The value of stablecoins tends to be stable

If traders and investors adjust their positions and the stablecoin issuer responds to the depegging event, the value of the stablecoin may stabilize. If the stablecoin issuer succeeds in winning back public trust, the value of the stablecoin may return to the peg.

Risks and challenges associated with decoupling stablecoins

Decoupling from stablecoins presents several risks and difficulties for investors, traders, and the larger cryptocurrency ecosystem:

  • Market volatility: When stablecoins decouple, the market may experience significant volatility as traders and investors change their holdings in response to the decoupling event.

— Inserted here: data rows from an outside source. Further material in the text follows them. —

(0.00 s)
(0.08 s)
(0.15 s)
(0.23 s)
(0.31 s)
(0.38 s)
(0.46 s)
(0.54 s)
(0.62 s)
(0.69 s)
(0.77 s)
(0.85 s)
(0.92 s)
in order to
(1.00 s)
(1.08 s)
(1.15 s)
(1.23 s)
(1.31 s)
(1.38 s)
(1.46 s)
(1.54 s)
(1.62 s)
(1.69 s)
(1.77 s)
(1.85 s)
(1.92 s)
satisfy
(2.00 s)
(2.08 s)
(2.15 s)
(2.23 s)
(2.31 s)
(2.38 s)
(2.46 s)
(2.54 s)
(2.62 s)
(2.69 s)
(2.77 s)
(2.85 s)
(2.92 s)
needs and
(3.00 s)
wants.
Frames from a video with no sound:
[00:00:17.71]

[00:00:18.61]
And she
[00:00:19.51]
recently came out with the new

This can lead to market uncertainty and increase the potential for losses.

  • Reputational risk: Decoupling from stablecoins poses reputational risk to issuers and the larger cryptocurrency ecosystem. This could make it more difficult for stablecoin issuers to attract new users and investors and reduce the total market value.

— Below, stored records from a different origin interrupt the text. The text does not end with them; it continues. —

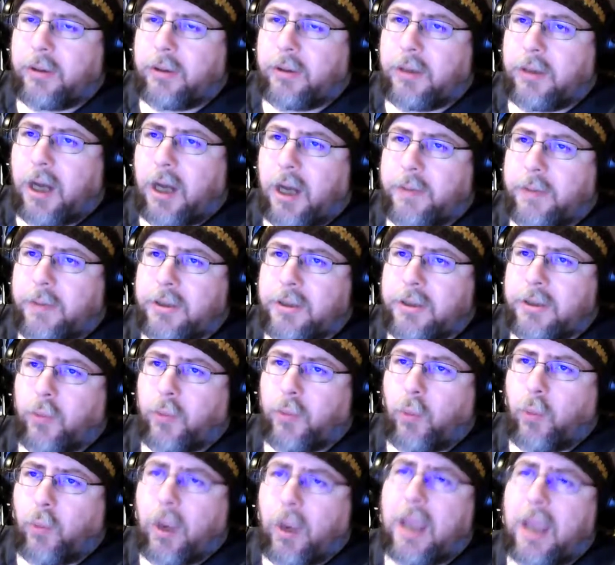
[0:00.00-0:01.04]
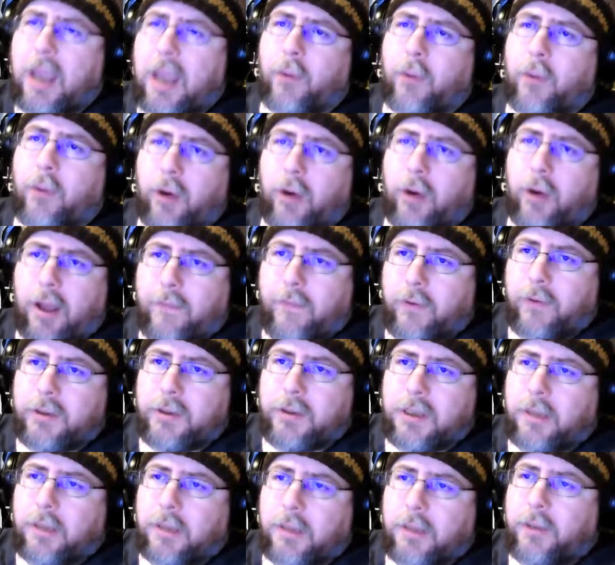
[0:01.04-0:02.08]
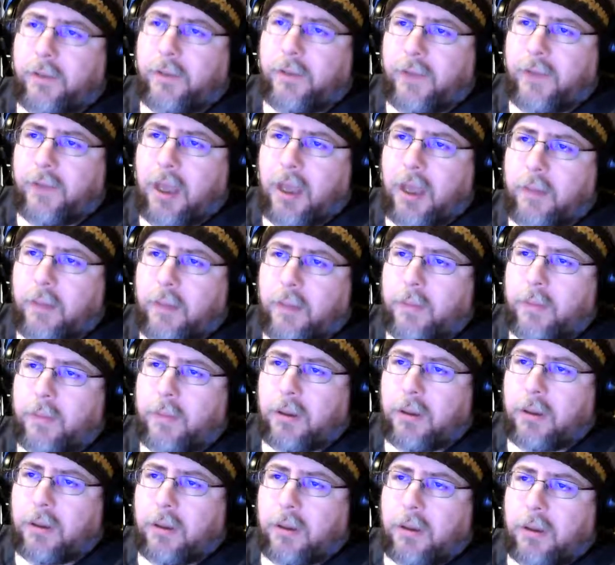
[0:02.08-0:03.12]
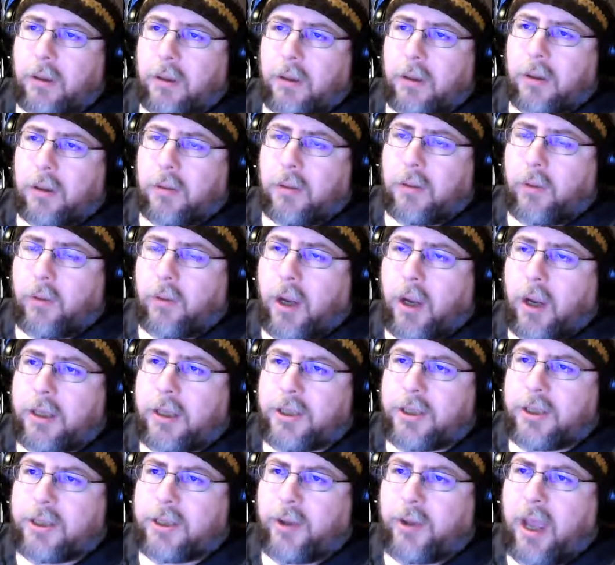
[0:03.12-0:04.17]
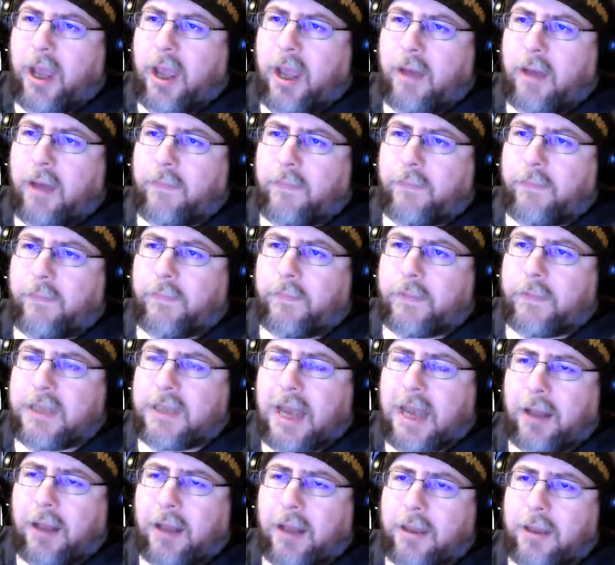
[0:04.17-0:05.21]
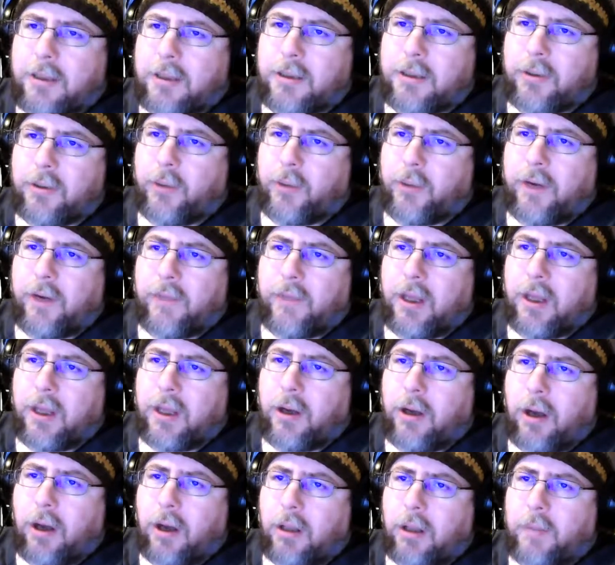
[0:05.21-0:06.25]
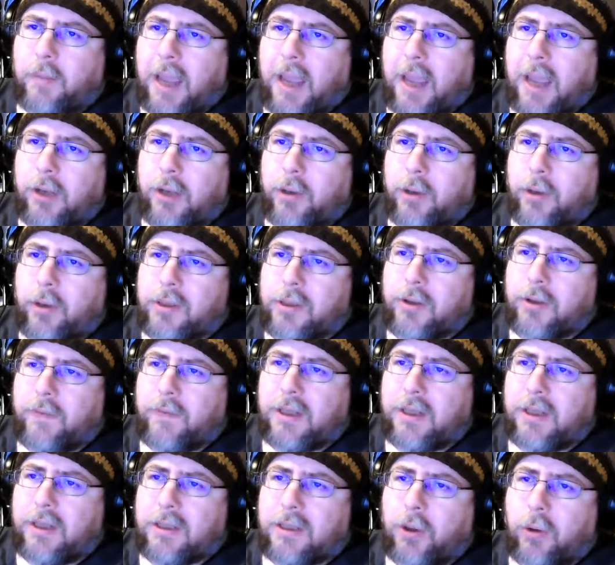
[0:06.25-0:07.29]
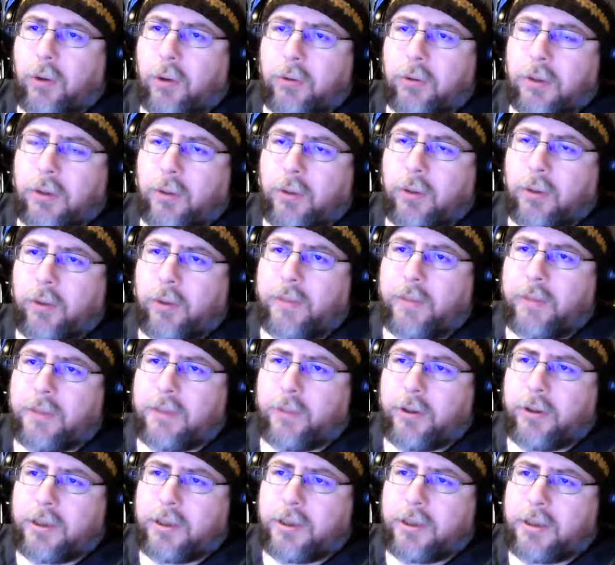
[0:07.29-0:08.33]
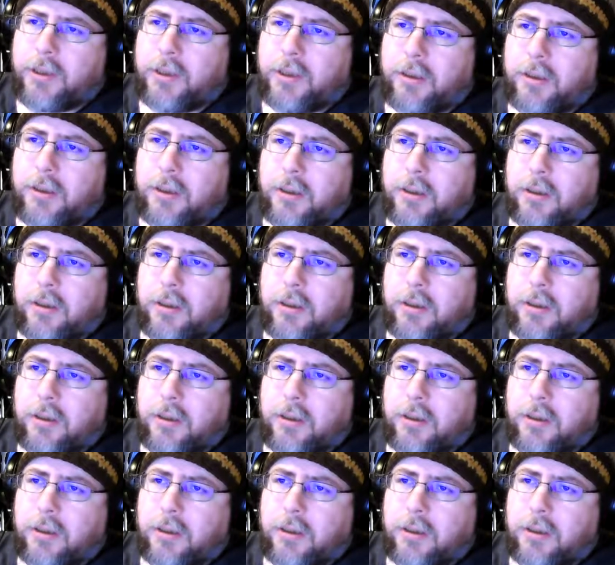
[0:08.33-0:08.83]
options are way more diverse in the middle of a game, right? Because you have talents or whatever they call them, and you also have these gold equipment purchases.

  • Liquidity risk: If a stablecoin depegs due to traders and investors selling a large amount of stablecoins, liquidity issues may arise. As a result, the value of the stablecoin may decline, making it challenging for traders and investors to liquidate their holdings.

  • Counterparty risk: Due to a decoupling event, traders and investors may face the risk of default by the stablecoin issuer or other parties involved in the stablecoin operation.

  • Regulatory risks: Depegging stablecoins also raises regulatory issues. Governments and authorities may impose restrictions on stablecoins if they believe the assets threaten the stability of the broader financial system.

Related: Circle’s USDC instability creates domino effect on DAI, USDD stablecoins

Given the risks outlined above, investors and traders alike should keep a close eye on the performance of stablecoins in their portfolios. Research stablecoin issuers and their collateral, and keep an eye out for any signs of decoupling or other issues that could affect the value of stablecoins. They may also consider diversifying their holdings by using a variety of stablecoins or other assets. This can reduce the chances of suffering losses in the event of a stablecoin decoupling.